Mr. Dog Poop: Well, yeah, you can get them lit up. You can get them.
Jeff: Should just be a positive, right?
Mr. Dog Poop: So, there’s a jumper there.
Jeff: I need two hands to do this. There we go. I got a light on.
Mr. Dog Poop: You got a light on.
Jeff: My experiment worked.
Jeff: Yeah. I hooked the bottom up to the negative up to the lights. They light up.
Mr. Dog Poop: Well, you've done more than me.
Jeff: I got an LED light going.
Mr. Dog Poop: I bypassed the switch, hooked it up directly. Put a jumper in here, have the speaker in here and go through the LED. I mean they have it going through an LED to the speaker, but that's still should work. I feel like somebody gave me dead batteries. I’ll try what you tried.
Jeff: Yeah, I think that's the simplest battery test, right? Just positive to positive, negative to negative. And it lit right up.
Mr. Dog Poop: Well, I'll tell you what. Oh, I'm using the speaker wire. Okay. That's better. All these wires are confusing.
Jeff: They are. And I do think I've actually got, let's see, 1, 2, 3, 4, 5, 6.
Mr. Dog Poop: All right, so the batteries are good.
Jeff: I think I've matched the picture and it's not on.
Mr. Dog Poop: It's not working.
Jeff: No.
Mr. Dog Poop: So, that was just somebody put that together for the picture.
Jeff: They wanted to make it look easier than it was for dummies like me. At least I got a light to work. All right, come on. I just need a musical note out of this.
Mr. Dog Poop: I wish I had a schematic of the whole board. It says one and two are the switch. No, that's 30 and 31. One and two are the batteries. One, two battery. The battery goes to the switch and then it goes to 39.
Jeff: 39, that's all the way down here. I've got that one plugged from the on switch to 39.
Mr. Dog Poop: 39 and then ground is 40. So, this is negative. Why is this one to 36? Should go to 40.
Jeff: Oh boy.
Mr. Dog Poop: 40, 43, 41, 40. We go to 40. 39 and 40. And then, oh, also to some diode and then to LEDD five.
Jeff: Something's supposed to be in this touch plate. What is this for?

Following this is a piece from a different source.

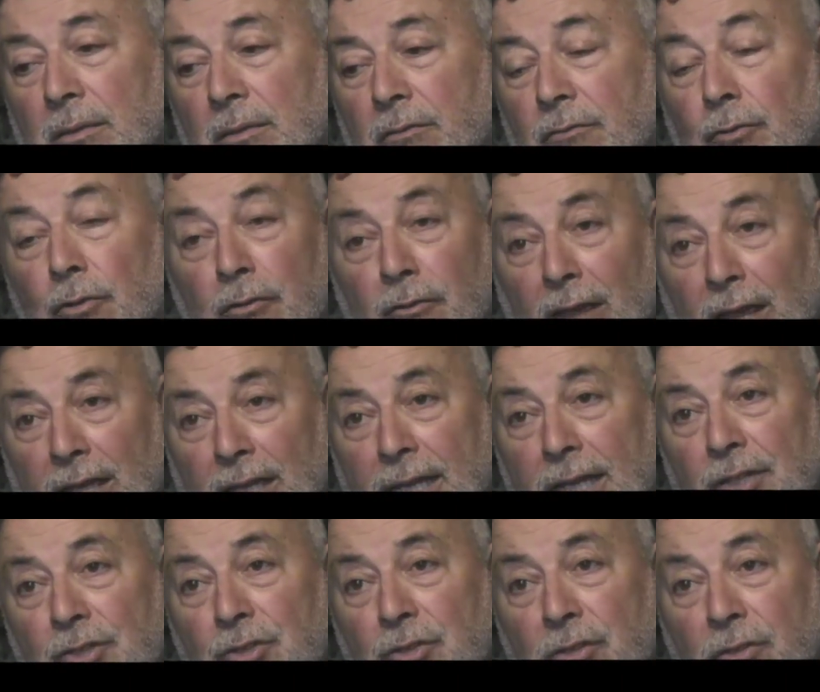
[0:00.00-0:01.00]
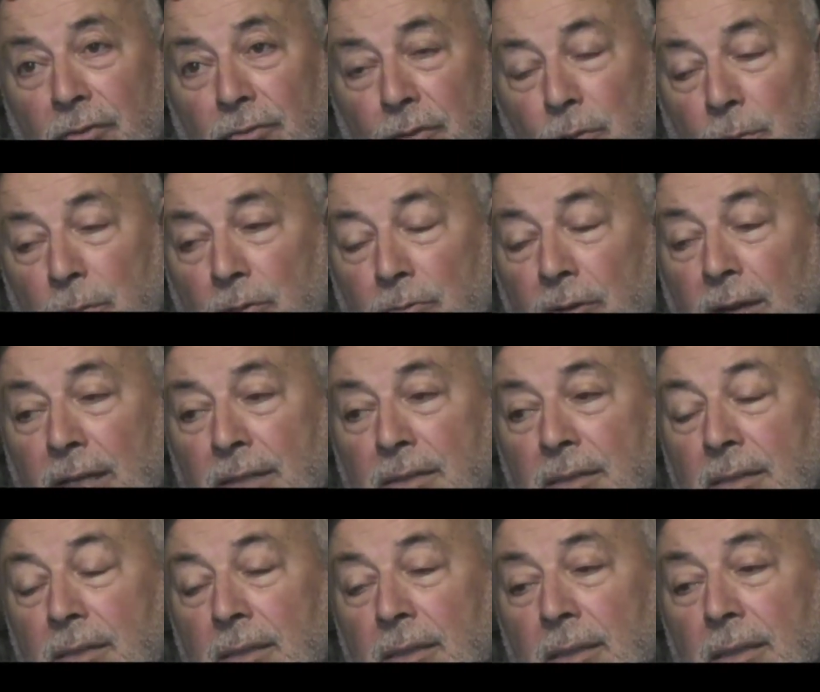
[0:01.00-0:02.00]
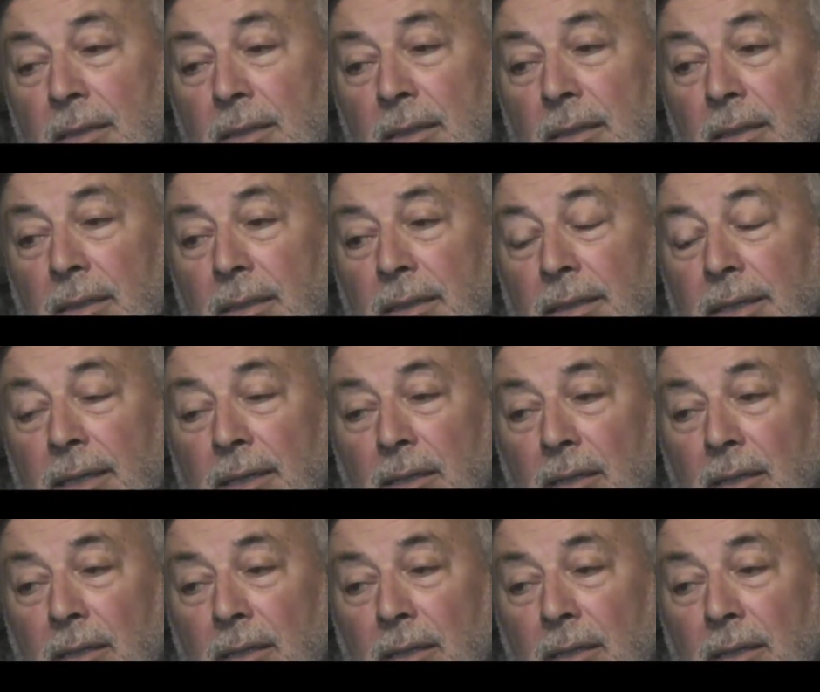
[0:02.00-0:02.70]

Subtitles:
for violations of human rights. Then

Mr. Dog Poop: You’re going to be able to do some different sounds because it's like a little antenna. So, you're going to be able to like a metal detector. There's a push plate here, which is just a kind of a switch. The resistors, which are going to change the volume levels. You got a transistor, variable resistor. So, interesting thing on it. But yeah, that's a potentiometer. So, that's just a variable resistor. I don't know what this melody thing is. It's got to b, some chip with melodies in it. But the question is, there's a different experiment for the whole bunch of them, but what's number one? It just has 30 and 31. One and two. One goes to, I mean, I'm going to follow experiment one. Take this thing apart.
Jeff: I made the speaker make a noise. The keyboard is not connected. I'll hold it as close as I can. You probably didn't hear it.
Mr. Dog Poop: One is super simple. Super simple. It's got a schematic here. It also says something, complete all wire connections indicated by a sequence switching on the LED light by switching off the LED will extinguish you can change another LED yourself, blah, blah, blah, whatever that means. But 30 and 31 are the switch that's right here.
Jeff: All right. I'm going to try to wire 30 and 31.
Mr. Dog Poop: The battery should go to 11 and 12. Wait, that doesn't make any sense.
Jeff: 11 and 12 is an LED light.
Mr. Dog Poop: Yeah. That's what it's showing.
Jeff: Are you using the LED light to turn the on or off?
Mr. Dog Poop: Simple LED circuit it says. So, remember what you did with the battery?